On March 18, 2015, AJP erected a mock apartheid wall on the UGA campus.
The “mock apartheid wall” is a series of panels meant to represent Israel's security barrier, which was built as a deterrent to Palestinian terror attacks and in response to Palestinian sniper attacks. Panels feature misleading information and graphics intended to demonize Israel. The “mock apartheid wall” is often featured at Israeli Apartheid Week (IAW) events organized annually by Students for Justice in Palestine (SJP) chapters on many North American university campuses.
SJP is the leading student organization engaged in anti-Israel activity on North American college and university campuses.

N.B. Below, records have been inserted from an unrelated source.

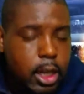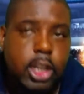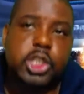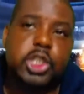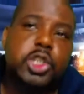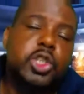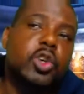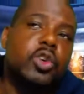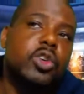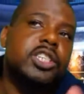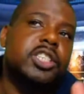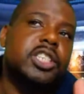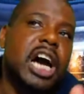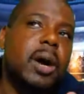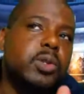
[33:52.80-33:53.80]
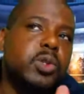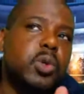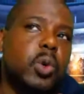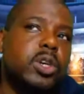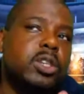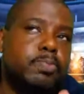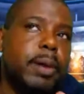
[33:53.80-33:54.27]
Chisora's style was
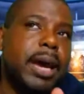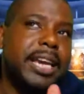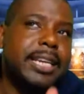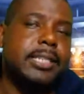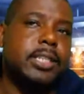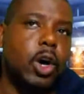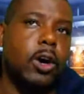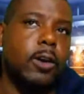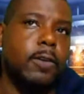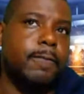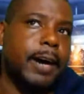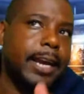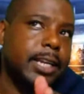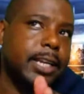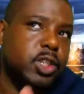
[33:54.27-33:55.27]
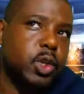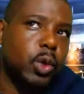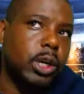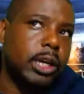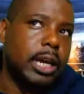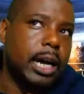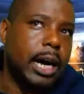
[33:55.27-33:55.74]
always based on fighting taller
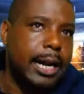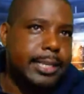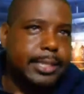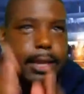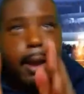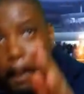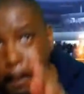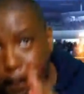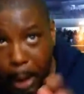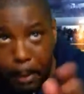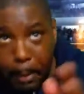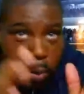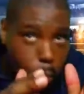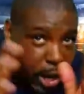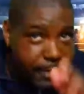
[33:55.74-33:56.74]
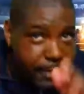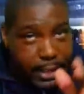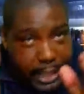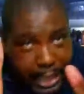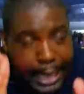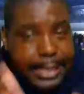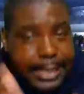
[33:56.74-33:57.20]
guys, bob and weave and get
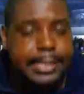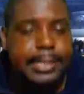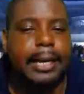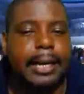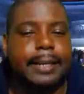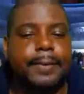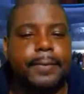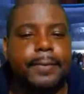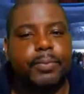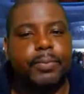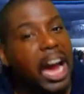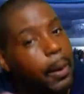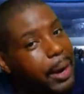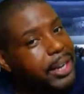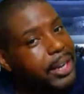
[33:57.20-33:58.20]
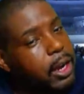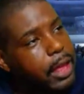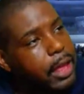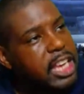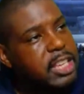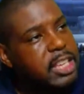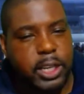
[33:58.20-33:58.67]
inside. How I know that
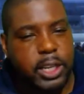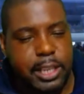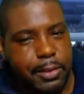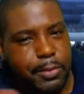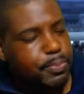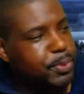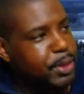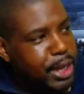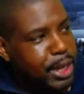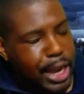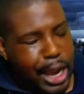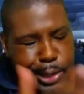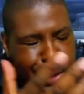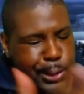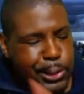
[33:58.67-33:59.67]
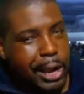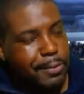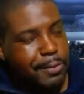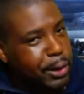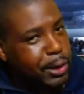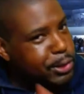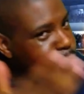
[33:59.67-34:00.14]
is because I've
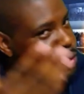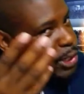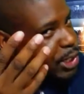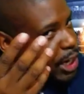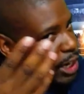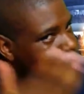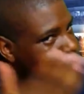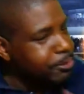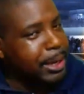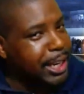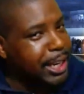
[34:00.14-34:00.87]
known Don Charles for many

The first chapter of SJP was founded in 2001 at the University of California at Berkeley by Professor Hatem Bazian, who has spread anti-Semitism and defended the Hamas terror group.

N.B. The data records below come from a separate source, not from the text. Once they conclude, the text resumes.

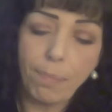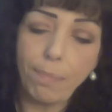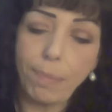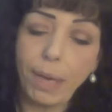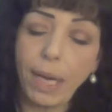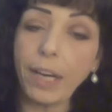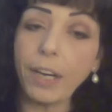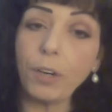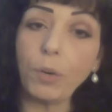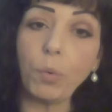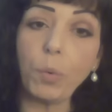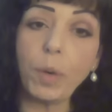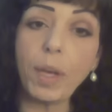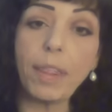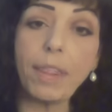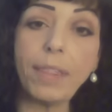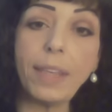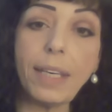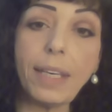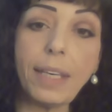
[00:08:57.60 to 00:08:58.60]
paired with
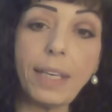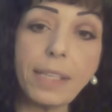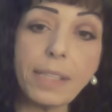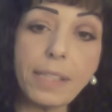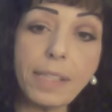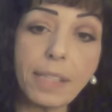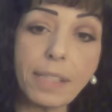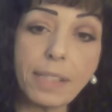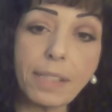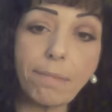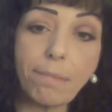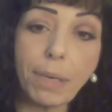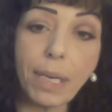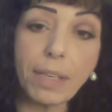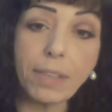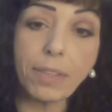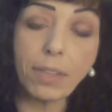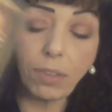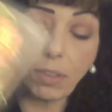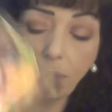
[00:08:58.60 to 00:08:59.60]
the Six of
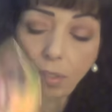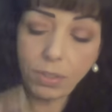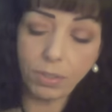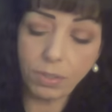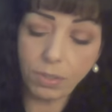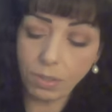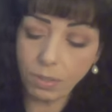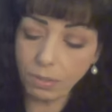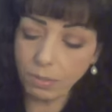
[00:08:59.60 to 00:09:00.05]
Pentacles.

SJP organizes anti-Israel campus campaigns, including running annual Israel Apartheid Weeks and pushing the Boycott, Divestment, Sanctions (BDS) movement. SJP activists have reportedly physically assaulted, intimidated and harassed Jewish students, and SJP chapters have often endorsed and campaigned for terrorists.
The Boycott, Divestment, Sanctions (BDS) movement was founded by pro-terror activist Omar Barghouti in 2005 to turn “Israel into a pariah state, as South Africa once was.” Barghouti has also called for Israel's destruction and the BDS movement demands would result in that same goal.
BDS initiatives include calling on institutions and individuals to divest from Israeli-affiliated companies, promoting academic and cultural boycotts of Israel, and organizing anti-Israel rallies, protests and campaigns.
The movement’s most notable achievement has been infiltrating university campuses through lobbying for “BDS resolutions.” In these cases, student governments propose resolutions to boycott or divestment from Israel or Israeli-affiliated entities. BDS activity is often aggressive and disruptive. It has been noted that universities that pass BDS resolutions see a marked increase in anti-Semitic incidents and pro-terror activism on campus.